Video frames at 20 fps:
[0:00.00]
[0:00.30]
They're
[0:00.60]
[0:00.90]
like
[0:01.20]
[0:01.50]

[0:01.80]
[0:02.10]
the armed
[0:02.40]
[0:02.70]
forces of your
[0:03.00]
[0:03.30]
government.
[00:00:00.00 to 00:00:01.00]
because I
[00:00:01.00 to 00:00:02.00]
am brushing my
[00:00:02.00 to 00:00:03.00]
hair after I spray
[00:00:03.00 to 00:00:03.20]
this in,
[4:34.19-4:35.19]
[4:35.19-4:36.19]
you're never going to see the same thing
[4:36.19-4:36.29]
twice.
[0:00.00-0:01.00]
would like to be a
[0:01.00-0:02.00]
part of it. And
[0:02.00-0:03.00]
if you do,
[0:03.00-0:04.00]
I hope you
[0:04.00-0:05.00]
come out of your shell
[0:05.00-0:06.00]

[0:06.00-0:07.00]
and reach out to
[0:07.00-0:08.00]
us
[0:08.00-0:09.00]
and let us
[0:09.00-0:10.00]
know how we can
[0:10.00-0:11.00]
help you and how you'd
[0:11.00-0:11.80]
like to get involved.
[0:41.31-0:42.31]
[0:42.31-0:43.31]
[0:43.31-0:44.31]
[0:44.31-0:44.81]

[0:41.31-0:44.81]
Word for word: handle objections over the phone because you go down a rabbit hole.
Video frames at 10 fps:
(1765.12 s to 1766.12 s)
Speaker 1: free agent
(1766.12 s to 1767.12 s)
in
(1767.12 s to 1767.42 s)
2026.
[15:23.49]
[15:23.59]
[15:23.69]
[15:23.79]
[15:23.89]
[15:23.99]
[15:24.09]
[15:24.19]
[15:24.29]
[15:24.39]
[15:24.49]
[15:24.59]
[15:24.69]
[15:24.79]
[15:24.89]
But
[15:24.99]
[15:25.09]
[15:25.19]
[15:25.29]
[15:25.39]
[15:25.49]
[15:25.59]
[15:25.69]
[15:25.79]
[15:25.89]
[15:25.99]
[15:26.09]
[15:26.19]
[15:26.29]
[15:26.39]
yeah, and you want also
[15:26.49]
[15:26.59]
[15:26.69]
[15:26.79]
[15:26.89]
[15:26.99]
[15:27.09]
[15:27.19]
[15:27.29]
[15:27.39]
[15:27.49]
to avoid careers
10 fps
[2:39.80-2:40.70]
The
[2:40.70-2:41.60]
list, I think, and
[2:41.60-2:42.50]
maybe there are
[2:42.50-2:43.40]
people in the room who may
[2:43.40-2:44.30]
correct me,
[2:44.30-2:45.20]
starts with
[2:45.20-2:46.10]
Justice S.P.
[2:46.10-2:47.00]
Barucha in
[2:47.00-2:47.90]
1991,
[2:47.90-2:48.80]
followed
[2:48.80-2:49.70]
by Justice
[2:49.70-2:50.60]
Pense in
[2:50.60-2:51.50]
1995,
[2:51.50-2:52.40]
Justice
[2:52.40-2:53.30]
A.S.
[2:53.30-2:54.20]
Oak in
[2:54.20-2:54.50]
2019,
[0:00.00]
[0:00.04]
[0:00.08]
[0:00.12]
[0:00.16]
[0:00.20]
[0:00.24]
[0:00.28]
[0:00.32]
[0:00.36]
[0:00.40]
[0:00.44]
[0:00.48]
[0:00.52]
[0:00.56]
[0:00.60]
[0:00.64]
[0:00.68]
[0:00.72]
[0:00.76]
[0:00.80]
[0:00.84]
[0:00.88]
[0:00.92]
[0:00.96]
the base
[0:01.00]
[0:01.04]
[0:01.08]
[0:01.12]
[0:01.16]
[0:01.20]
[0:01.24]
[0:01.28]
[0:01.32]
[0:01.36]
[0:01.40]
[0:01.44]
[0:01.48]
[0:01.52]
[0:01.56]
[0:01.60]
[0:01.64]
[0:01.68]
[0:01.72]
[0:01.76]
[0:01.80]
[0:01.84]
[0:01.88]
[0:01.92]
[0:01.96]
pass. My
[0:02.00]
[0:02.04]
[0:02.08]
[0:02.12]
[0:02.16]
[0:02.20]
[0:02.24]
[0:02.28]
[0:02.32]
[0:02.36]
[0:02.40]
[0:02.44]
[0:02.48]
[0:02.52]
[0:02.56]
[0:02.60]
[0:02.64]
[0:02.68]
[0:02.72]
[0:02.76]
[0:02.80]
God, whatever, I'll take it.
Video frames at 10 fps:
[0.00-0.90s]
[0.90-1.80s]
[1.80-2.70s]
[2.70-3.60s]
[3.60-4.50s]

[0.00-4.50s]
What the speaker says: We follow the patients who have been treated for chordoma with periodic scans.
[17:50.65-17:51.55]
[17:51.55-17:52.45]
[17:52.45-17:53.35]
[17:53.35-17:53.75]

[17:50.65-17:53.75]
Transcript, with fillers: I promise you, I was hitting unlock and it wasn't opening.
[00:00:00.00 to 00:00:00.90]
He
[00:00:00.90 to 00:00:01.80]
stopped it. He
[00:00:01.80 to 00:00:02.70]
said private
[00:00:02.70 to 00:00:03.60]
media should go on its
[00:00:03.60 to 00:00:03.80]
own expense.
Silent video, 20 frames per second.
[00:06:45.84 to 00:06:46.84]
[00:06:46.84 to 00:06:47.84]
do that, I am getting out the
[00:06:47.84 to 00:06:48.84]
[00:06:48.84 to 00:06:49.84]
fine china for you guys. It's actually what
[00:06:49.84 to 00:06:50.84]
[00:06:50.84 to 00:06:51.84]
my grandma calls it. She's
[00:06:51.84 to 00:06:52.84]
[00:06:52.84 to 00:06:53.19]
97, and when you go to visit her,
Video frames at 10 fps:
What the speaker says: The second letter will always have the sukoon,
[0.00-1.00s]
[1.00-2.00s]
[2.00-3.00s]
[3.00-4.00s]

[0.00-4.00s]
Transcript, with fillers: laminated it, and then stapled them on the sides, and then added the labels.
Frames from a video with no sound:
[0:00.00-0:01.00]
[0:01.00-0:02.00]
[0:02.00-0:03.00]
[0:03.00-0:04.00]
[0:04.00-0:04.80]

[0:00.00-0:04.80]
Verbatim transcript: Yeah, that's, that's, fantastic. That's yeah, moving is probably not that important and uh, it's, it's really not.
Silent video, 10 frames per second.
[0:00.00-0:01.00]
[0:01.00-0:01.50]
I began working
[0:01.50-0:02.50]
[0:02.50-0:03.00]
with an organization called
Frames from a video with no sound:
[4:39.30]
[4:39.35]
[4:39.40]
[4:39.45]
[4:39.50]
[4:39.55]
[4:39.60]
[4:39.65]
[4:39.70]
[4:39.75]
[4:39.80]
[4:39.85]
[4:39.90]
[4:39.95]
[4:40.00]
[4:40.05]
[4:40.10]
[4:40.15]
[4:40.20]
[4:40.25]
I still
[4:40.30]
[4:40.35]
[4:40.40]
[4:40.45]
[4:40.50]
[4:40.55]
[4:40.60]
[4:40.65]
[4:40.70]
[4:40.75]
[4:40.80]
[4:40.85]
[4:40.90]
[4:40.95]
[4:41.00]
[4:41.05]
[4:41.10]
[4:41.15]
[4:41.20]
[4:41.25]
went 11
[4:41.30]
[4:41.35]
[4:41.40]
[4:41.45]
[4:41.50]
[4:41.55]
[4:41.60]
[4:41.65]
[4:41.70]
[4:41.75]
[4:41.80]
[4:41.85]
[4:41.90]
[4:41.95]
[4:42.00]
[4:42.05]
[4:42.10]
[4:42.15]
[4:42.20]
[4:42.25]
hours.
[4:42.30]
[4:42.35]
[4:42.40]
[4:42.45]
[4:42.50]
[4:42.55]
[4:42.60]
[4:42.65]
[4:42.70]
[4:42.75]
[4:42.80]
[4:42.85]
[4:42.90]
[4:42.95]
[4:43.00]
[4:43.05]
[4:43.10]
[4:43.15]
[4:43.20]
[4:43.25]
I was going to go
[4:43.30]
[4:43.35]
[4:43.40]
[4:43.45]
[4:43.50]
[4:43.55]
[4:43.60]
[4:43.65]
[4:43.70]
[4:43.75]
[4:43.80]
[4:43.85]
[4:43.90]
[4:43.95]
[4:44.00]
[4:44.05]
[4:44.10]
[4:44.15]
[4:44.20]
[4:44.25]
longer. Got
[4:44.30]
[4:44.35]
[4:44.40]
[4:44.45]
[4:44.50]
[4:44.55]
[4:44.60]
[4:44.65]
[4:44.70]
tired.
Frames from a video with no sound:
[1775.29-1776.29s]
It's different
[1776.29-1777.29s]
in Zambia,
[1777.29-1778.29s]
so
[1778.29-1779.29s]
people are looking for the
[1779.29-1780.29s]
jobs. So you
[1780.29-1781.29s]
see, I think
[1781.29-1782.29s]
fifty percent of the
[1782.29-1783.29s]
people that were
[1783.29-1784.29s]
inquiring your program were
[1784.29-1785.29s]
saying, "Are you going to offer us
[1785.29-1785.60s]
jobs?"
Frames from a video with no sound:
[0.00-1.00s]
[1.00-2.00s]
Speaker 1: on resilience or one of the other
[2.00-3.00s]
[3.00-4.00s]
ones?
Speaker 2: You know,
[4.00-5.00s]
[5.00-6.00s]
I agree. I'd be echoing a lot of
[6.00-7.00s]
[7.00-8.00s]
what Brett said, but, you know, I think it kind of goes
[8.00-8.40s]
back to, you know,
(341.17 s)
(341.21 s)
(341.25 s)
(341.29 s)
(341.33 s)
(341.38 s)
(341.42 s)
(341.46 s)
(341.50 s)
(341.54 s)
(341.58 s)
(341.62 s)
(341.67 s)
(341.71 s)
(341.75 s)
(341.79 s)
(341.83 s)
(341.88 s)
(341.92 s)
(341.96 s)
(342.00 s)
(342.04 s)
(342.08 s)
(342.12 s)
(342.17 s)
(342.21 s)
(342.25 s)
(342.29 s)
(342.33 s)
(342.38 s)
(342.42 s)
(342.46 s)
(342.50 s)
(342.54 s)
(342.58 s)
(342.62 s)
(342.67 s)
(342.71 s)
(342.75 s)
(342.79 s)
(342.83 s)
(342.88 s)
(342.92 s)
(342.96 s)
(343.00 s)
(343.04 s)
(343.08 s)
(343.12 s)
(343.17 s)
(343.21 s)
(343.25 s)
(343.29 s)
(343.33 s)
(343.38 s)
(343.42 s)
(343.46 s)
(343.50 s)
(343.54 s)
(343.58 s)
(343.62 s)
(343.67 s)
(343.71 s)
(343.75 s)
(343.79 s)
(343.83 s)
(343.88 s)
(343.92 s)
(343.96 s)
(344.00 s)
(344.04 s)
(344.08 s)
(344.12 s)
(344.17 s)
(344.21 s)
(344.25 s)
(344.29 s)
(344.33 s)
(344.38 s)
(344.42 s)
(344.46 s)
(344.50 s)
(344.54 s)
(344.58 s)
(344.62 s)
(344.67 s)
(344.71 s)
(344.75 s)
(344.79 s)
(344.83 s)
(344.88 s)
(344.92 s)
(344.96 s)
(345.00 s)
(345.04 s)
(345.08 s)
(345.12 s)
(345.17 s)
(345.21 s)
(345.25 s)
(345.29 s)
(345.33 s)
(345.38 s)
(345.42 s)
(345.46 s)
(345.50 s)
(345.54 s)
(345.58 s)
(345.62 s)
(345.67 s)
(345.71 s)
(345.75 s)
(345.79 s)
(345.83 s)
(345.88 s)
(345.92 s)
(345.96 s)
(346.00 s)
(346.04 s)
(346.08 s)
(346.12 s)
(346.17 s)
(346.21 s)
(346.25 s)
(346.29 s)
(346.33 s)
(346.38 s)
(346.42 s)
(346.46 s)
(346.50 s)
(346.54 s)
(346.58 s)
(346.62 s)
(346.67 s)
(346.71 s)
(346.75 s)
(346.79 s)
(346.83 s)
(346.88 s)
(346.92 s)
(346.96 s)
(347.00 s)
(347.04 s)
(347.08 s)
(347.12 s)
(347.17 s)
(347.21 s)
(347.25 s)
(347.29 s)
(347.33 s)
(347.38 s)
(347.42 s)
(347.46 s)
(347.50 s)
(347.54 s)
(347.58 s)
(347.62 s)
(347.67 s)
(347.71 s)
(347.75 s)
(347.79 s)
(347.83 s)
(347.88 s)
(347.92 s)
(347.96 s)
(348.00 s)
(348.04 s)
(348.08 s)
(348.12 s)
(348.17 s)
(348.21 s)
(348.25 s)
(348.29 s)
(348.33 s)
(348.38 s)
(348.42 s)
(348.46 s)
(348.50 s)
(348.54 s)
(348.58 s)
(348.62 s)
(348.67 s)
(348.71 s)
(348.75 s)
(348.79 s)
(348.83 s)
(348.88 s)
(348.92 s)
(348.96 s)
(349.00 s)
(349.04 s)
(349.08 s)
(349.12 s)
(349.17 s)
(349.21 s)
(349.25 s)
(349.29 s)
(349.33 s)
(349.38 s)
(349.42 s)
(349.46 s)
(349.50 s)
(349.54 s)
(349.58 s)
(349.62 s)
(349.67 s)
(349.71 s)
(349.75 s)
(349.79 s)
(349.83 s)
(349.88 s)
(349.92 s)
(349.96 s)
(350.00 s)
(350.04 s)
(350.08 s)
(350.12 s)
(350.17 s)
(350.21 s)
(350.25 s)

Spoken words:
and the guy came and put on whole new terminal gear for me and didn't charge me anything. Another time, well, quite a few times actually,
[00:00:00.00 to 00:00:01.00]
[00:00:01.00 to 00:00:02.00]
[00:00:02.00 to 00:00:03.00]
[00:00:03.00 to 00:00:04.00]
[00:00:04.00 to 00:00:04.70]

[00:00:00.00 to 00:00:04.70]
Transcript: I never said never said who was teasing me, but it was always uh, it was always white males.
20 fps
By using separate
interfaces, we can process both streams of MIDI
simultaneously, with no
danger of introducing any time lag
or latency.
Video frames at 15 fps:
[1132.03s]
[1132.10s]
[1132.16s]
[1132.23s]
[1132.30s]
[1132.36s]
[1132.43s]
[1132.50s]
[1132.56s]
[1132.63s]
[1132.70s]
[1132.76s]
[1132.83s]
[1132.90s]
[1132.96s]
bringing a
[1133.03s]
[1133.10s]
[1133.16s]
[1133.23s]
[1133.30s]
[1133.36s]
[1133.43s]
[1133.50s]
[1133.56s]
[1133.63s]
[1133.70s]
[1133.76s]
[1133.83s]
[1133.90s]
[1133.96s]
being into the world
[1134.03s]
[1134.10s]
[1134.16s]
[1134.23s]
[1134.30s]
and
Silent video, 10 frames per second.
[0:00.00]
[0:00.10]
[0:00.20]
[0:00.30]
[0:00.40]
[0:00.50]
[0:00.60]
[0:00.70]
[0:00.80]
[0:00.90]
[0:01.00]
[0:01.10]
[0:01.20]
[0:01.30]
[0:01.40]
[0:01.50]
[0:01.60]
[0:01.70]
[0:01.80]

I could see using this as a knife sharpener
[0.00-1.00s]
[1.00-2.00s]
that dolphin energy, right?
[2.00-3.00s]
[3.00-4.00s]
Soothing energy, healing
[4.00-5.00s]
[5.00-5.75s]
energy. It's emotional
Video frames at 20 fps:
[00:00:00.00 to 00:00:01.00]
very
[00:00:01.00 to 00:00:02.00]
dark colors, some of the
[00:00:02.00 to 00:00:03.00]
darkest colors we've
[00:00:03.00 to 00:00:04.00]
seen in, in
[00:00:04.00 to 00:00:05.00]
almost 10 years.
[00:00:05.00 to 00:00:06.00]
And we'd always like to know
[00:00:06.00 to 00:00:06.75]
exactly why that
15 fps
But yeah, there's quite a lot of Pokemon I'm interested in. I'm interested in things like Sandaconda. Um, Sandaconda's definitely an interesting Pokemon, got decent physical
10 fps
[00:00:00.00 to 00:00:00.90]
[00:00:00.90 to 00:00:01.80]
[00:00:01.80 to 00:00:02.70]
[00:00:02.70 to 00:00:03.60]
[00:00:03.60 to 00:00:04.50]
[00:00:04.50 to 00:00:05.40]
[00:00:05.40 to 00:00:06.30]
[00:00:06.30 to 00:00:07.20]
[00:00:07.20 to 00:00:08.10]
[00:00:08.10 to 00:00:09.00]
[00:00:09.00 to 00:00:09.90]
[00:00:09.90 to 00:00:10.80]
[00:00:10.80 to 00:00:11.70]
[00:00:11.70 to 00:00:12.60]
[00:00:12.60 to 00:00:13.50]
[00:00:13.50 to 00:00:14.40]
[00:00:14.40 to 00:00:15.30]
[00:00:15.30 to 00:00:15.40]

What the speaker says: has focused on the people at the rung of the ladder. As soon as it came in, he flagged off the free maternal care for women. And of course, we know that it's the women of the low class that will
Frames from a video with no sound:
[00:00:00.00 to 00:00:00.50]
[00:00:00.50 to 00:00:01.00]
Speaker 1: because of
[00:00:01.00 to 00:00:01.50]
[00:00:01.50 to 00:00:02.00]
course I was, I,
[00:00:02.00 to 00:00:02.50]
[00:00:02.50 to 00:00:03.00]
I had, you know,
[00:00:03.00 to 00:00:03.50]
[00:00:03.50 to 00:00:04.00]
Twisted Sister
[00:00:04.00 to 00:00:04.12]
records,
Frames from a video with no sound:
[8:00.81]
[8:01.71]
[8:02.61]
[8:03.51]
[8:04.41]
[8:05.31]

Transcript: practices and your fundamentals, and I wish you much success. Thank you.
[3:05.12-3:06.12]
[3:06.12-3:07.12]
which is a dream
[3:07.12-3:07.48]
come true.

- - - - -

• **Directions for this task**:
For each line of the data that includes the word "have", return a copy of it.

• **The answer**:
What the speaker says: We follow the patients who have been treated for chordoma with periodic scans.
What the speaker says: The second letter will always have the sukoon,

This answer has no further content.